Dans les pas de Schön et Del Bosque
Jusqu’ici, il n’y avait finalement qu’un caillou dans sa chaussure : le cas Benzema. Alors qu’il restait inflexible sur sa position, Deschamps a mis de l’eau dans son vin en rappelant le Madrilène après cinq ans et demi de ban. Cette réhabilitation peut être analysée de deux manières. Soit c’est un énorme coup pour finir de convaincre son monde, pour montrer qu’il n’a même plus besoin de diviser pour régner. Soit c’est une manière de s’ajouter un poil plus de difficulté, de se confronter à ses démons, face à ce qui aurait pu rester le seul point noir de sa mandature. Après tout, pourquoi se lancer dans une arène où des taureaux n’auraient pas de cornes ? Deschamps a là quelque chose à prouver, forcément, sur ses qualités managériales. « Je suis un être normal, confessait-il au moment de l’annonce de sa liste. J’ai des responsabilités, bien évidemment, mais j’ai aussi mes qualités, mes défauts, mes sensibilités. »
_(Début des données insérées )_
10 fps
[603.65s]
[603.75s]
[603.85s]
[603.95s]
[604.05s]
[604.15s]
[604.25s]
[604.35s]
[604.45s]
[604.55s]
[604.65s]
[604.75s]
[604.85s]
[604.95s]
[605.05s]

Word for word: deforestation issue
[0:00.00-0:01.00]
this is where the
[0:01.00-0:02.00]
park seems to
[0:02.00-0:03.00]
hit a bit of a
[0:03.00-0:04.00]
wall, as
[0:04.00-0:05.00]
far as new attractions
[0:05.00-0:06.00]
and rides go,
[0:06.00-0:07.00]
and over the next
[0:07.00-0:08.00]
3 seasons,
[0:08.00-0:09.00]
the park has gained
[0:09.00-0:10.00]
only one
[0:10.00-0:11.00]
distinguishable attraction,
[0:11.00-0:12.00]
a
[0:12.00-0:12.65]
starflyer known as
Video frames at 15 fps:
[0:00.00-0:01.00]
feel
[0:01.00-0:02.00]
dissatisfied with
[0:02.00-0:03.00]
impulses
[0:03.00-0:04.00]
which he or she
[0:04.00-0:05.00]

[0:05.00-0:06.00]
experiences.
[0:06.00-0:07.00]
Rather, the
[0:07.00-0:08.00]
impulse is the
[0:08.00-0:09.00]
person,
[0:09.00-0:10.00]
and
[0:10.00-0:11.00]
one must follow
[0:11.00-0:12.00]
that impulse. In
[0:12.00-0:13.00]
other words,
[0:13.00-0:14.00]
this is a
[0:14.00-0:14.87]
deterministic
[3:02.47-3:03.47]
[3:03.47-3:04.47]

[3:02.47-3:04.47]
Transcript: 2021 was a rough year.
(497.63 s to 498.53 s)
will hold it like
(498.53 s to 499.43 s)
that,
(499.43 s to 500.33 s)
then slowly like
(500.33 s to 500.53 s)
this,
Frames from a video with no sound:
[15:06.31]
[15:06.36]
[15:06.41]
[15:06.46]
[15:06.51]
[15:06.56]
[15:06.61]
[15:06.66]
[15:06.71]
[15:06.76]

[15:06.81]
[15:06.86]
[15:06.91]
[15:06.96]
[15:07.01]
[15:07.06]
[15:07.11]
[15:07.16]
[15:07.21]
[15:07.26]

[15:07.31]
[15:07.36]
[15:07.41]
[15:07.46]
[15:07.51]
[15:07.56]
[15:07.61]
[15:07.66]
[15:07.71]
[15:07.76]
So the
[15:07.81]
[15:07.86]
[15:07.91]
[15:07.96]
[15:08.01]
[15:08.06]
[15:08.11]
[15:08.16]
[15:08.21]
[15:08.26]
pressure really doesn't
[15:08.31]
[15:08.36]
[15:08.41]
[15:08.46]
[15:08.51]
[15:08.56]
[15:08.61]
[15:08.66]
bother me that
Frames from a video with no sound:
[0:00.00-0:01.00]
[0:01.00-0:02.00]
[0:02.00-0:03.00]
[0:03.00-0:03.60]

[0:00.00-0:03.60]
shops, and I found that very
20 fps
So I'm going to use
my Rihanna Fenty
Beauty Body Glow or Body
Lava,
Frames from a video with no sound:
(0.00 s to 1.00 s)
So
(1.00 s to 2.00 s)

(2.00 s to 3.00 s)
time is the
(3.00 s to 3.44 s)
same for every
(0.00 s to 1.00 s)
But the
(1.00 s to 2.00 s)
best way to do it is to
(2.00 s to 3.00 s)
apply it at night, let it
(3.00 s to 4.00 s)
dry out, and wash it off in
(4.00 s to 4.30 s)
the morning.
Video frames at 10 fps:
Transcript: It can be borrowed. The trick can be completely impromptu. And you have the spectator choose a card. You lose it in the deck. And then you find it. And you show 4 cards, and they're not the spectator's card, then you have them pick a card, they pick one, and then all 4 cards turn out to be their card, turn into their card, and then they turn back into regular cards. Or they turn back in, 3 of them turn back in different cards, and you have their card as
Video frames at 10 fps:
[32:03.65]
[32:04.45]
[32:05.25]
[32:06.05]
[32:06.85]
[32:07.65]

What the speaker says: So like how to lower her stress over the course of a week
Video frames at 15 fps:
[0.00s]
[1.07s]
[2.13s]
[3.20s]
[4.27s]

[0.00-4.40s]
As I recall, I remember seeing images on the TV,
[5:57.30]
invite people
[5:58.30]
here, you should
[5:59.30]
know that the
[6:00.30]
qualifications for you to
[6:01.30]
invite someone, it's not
Il y a aussi et surtout un objectif sportif, historique. Après avoir intégré le club très fermé des individus ayant remporté la Coupe du monde en tant que joueur et en tant qu’entraîneur (avec Mario Zagallo et Franz Beckenbauer), le Français a la possibilité de succéder à Helmut Schön (vainqueur de l’Euro 1972 et du Mondial 1974) ainsi qu’à Vicente del Bosque (vainqueur du Mondial 2010 et de l’Euro 2012) au palmarès des sélectionneurs ayant remporté les deux plus grandes compétitions internationales. Voire même d’être unique, car qui d’autre pourra un jour se targuer, en cas de succès le 11 juillet prochain à Wembley, d’avoir remporté deux Mondiaux et deux Euro ? Dans le cas Deschamps, au-delà de la gloire personnelle, il y a aussi un dévouement sans faille à son pays, un sacerdoce par rapport à la mission. « Quand vous êtes au poste qui est le mien, c’est la France ! C’est représenter la France. C’est l’équipe de France, clamait-il. Je suis là, mais je suis de passage. Même si le passage est plutôt long et agréable, qu’il puisse se poursuivre le plus longtemps possible. Mais personne, je peux vous l’assurer, ne pourra me faire perdre ma tranquillité et ma sérénité. » Et c’est certainement ça, la clé Deschamps.